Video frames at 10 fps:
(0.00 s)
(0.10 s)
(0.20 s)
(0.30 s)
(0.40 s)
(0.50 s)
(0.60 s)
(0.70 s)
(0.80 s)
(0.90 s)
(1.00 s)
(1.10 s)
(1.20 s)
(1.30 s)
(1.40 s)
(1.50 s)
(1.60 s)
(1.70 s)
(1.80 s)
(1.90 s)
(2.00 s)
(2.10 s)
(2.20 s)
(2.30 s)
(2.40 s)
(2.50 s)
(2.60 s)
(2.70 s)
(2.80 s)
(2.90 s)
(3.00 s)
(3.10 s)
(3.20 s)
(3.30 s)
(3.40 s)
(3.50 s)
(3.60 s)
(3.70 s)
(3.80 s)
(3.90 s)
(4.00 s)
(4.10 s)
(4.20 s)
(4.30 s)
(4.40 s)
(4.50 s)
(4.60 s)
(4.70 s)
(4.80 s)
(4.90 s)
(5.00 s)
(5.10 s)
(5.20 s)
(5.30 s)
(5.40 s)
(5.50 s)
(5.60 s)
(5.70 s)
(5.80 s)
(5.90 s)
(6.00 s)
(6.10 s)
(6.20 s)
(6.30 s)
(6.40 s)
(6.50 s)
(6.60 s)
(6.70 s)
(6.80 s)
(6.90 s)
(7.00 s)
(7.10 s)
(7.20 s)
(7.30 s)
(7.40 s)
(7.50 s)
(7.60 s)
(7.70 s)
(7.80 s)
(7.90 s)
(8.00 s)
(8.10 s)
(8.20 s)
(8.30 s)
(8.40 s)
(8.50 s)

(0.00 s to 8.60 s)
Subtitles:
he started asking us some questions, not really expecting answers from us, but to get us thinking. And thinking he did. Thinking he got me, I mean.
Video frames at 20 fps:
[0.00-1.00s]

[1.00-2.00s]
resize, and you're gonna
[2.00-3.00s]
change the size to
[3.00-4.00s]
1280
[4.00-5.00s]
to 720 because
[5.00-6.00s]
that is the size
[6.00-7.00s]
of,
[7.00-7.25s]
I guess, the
****************
TASK BRIEF:
Produce the material above again, word for word.

RESULT FOR THIS EXERCISE:
Video frames at 10 fps:
(0.00 s)
(0.10 s)
(0.20 s)
(0.30 s)
(0.40 s)
(0.50 s)
(0.60 s)
(0.70 s)
(0.80 s)
(0.90 s)
(1.00 s)
(1.10 s)
(1.20 s)
(1.30 s)
(1.40 s)
(1.50 s)
(1.60 s)
(1.70 s)
(1.80 s)
(1.90 s)
(2.00 s)
(2.10 s)
(2.20 s)
(2.30 s)
(2.40 s)
(2.50 s)
(2.60 s)
(2.70 s)
(2.80 s)
(2.90 s)
(3.00 s)
(3.10 s)
(3.20 s)
(3.30 s)
(3.40 s)
(3.50 s)
(3.60 s)
(3.70 s)
(3.80 s)
(3.90 s)
(4.00 s)
(4.10 s)
(4.20 s)
(4.30 s)
(4.40 s)
(4.50 s)
(4.60 s)
(4.70 s)
(4.80 s)
(4.90 s)
(5.00 s)
(5.10 s)
(5.20 s)
(5.30 s)
(5.40 s)
(5.50 s)
(5.60 s)
(5.70 s)
(5.80 s)
(5.90 s)
(6.00 s)
(6.10 s)
(6.20 s)
(6.30 s)
(6.40 s)
(6.50 s)
(6.60 s)
(6.70 s)
(6.80 s)
(6.90 s)
(7.00 s)
(7.10 s)
(7.20 s)
(7.30 s)
(7.40 s)
(7.50 s)
(7.60 s)
(7.70 s)
(7.80 s)
(7.90 s)
(8.00 s)
(8.10 s)
(8.20 s)
(8.30 s)
(8.40 s)
(8.50 s)

(0.00 s to 8.60 s)
Subtitles:
he started asking us some questions, not really expecting answers from us, but to get us thinking. And thinking he did. Thinking he got me, I mean.
Video frames at 20 fps:
[0.00-1.00s]

[1.00-2.00s]
resize, and you're gonna
[2.00-3.00s]
change the size to
[3.00-4.00s]
1280
[4.00-5.00s]
to 720 because
[5.00-6.00s]
that is the size
[6.00-7.00s]
of,
[7.00-7.25s]
I guess, the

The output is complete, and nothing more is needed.